Posts: 61; Member since: Feb 13, 2015

Does it have an AMOLED Display?

3. PootisMan

Posts: 266; Member since: Aug 02, 2013

Lcd display.

15. sgodsell

Posts: 7367; Member since: Mar 16, 2013

All previous Moto X's were AMOLED. Even the Motorola Nexus 6 is AMOLED. Besides Moto Display you would have to have an AMOLED display. Putting an LCD display turns on the entire display, even if you only want to display 1 pixel. AMOLED is far superior and better for power consumption. So it is still AMOLED. Thank God its not LCD.

24. DeDex

Posts: 121; Member since: Sep 01, 2014

Erm... Nope. Motorola website says "5.7” TFT LCD". (source : This makes no sense becauses it nullifies the point of Moto Display, but it is fact. They ditched AMOLED there. You made a mistake when you tried to guess the answer using logic and common sense :)

68. Scott93274

Posts: 6033; Member since: Aug 06, 2013

Your last line, "You made a mistake when you tried to guess the answer using logic and common sense", is awesome and pretty much sums up how we all feel about the switch to LCD. I'm moderately alright with lack of Moto Display, I really care most about the image quality of the display. I hope it delivers on that front.

4. Centerprince

Posts: 8; Member since: May 21, 2014

No AMOLED no buy. simple as that.

7. Mxyzptlk unregistered

And no OIS. No buy indeed.

19. Ruturaj

Posts: 1484; Member since: Oct 16, 2014

No OIS but still best camera next to S6.

25. Mxyzptlk unregistered

Yeah right. Keep smoking that pipe dream.

27. Scott93274

Posts: 6033; Member since: Aug 06, 2013

Says the guy who has zero hands on experience with the device.

46. Mxyzptlk unregistered

Kinda hard to have hands on experience with an unreleased device.

57. Scott93274

Posts: 6033; Member since: Aug 06, 2013

It doesn't stop you from trash talking it.

65. Mxyzptlk unregistered

Backtracking is a sign of getting owned.

67. Scott93274

Posts: 6033; Member since: Aug 06, 2013

You're such an imbecile, how am I backtracking? I'm saying you had no right to criticize something you've never had the chance to try, wait, what the f@#k am I doing?
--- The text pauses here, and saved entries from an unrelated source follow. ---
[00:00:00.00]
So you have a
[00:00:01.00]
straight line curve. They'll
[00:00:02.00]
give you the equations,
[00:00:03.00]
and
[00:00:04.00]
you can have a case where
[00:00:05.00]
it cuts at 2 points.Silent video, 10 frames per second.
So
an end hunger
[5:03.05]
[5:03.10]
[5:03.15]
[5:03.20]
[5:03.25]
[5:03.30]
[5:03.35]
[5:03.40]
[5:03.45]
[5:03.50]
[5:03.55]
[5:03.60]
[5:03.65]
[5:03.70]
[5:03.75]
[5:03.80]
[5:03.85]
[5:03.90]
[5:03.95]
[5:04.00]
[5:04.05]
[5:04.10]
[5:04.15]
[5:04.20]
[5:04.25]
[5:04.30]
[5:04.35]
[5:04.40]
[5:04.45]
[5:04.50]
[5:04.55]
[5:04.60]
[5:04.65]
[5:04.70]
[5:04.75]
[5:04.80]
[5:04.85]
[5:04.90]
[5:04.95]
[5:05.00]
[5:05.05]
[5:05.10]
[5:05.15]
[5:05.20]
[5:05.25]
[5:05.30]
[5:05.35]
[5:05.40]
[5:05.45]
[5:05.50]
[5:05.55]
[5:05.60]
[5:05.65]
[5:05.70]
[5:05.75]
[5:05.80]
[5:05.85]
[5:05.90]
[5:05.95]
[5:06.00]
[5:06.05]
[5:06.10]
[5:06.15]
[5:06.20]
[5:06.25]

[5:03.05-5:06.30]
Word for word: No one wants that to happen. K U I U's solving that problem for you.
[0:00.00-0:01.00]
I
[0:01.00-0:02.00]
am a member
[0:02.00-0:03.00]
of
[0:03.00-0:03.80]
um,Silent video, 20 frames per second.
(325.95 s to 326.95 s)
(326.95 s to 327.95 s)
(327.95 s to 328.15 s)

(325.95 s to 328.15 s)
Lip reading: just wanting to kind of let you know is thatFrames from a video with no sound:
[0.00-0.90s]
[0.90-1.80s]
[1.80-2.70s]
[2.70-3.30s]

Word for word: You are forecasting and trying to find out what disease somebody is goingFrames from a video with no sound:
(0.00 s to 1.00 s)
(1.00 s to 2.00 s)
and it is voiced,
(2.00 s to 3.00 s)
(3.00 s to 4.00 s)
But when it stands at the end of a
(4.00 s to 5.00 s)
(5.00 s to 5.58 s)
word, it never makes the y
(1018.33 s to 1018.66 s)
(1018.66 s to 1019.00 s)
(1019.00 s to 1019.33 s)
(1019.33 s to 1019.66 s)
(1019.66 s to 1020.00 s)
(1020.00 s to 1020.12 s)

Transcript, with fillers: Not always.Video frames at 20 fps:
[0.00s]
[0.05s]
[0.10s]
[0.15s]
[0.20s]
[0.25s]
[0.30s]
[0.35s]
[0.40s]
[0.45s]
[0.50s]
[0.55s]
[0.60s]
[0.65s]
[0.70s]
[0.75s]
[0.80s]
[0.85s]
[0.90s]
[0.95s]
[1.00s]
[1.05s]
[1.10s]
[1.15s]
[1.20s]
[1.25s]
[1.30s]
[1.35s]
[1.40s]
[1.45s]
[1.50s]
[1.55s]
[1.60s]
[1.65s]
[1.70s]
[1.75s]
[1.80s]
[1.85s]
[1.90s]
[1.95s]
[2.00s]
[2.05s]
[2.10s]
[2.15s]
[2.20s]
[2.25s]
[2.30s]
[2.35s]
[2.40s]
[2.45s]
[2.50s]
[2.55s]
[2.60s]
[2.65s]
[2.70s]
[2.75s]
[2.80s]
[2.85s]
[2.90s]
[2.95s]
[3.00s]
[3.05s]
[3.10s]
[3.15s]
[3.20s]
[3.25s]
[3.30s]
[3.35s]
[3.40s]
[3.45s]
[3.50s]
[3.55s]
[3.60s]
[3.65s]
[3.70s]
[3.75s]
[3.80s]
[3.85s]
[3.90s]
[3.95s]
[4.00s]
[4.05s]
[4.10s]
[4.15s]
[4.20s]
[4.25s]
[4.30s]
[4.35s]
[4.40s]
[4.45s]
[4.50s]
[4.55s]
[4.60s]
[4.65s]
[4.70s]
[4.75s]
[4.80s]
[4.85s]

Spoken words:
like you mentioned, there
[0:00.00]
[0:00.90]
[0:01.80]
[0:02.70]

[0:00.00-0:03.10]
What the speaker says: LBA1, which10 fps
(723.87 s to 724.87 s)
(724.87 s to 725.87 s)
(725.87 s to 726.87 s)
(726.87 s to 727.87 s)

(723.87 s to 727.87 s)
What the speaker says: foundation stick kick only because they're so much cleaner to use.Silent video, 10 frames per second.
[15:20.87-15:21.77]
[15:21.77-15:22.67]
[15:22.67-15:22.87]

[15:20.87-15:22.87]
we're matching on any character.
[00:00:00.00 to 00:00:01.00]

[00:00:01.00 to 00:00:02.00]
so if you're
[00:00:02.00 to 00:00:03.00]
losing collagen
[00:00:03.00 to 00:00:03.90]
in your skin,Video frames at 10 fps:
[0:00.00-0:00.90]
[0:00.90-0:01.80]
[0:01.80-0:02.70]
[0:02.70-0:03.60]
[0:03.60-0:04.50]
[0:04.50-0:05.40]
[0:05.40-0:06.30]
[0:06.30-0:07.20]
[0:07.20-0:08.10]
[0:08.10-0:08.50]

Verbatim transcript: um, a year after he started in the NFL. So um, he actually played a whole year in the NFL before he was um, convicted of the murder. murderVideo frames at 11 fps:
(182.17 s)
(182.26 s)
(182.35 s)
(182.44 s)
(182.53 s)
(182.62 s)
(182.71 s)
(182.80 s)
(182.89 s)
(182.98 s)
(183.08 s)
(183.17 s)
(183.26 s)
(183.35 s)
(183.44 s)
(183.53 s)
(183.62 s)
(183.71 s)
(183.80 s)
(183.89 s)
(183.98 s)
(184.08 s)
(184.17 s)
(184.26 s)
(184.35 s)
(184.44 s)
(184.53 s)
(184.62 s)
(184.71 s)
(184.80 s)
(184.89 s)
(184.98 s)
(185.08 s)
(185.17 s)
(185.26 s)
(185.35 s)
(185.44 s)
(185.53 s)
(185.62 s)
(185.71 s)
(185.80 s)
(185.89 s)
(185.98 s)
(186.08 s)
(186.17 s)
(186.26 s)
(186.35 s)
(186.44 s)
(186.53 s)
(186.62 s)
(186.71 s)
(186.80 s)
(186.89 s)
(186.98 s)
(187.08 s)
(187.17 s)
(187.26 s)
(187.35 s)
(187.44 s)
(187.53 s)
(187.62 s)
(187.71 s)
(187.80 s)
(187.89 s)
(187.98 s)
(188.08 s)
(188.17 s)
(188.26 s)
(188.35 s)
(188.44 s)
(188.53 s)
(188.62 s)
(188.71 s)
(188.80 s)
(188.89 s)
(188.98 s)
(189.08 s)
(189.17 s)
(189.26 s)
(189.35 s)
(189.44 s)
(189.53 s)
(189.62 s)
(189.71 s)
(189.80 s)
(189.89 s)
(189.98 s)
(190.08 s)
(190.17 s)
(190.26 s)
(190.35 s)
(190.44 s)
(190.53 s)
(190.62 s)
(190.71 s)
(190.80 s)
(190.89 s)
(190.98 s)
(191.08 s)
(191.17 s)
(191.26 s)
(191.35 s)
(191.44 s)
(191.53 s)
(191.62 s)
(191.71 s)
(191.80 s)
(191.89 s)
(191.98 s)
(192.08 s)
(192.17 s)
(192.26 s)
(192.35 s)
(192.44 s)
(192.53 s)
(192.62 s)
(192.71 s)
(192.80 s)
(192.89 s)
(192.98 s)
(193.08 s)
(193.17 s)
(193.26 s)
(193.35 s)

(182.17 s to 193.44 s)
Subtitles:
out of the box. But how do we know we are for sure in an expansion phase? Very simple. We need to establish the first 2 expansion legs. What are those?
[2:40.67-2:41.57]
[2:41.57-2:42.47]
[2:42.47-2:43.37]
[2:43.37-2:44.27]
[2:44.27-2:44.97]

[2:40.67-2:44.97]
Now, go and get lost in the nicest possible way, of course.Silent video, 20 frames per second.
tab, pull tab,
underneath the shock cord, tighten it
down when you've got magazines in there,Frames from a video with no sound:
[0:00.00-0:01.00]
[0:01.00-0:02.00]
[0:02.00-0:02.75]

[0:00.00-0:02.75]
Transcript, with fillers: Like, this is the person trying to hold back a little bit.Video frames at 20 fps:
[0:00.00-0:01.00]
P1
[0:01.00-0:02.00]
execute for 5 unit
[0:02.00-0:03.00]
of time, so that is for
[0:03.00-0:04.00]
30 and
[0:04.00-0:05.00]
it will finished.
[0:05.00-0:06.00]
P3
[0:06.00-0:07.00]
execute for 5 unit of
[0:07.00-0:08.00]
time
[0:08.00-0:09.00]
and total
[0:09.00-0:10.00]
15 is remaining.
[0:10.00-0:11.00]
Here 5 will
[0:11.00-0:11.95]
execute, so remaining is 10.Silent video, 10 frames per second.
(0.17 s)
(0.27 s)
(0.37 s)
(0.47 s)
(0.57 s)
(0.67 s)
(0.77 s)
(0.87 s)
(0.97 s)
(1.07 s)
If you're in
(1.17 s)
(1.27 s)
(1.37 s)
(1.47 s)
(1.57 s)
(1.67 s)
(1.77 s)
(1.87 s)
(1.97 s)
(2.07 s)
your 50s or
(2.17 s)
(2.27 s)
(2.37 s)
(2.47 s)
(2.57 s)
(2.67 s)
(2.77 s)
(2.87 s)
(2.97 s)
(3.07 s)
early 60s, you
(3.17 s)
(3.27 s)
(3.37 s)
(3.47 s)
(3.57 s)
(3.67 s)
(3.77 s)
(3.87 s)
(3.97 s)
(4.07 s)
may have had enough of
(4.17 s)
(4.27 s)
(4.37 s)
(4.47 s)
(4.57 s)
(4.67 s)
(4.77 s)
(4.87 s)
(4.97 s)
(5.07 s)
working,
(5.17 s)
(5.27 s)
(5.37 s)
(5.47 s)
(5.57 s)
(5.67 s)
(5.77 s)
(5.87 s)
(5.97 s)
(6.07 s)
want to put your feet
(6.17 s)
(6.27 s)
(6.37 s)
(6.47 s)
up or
I'm arguing with the dumbest person on the internet, moving on...

32. Shocky unregistered

Based on what? The megapixel rating? lol

34. Scott93274

Posts: 6033; Member since: Aug 06, 2013

Try checking out the link that Ruturaj provided in post 28. It's an incredibly detailed report about the quality of the phone's camera.

36. Ruturaj

Posts: 1484; Member since: Oct 16, 2014

I guess Shocky, thinking you are smart is not the problem thinking everyone else is dumb is the problem. Scott93274 I don't think he will even understand or bother to read detailed report.

47. Mxyzptlk unregistered

Someone is in denial.

48. Scott93274

Posts: 6033; Member since: Aug 06, 2013

Sounds like you are. Here are your very words, unedited: "No dual front facing speakers like the Nexus 6, a better camera, and a better battery would be fail". The Moto X Pure Editions has front facing stereo speakers, a much larger display, and a camera that places it above a majority of the competition. Though it's no surprise that you'd puss out and not accept reality like you have on so many other occasions.

53. Martin_Cooper

Posts: 1774; Member since: Jul 30, 2013

His a born troll what did you expect?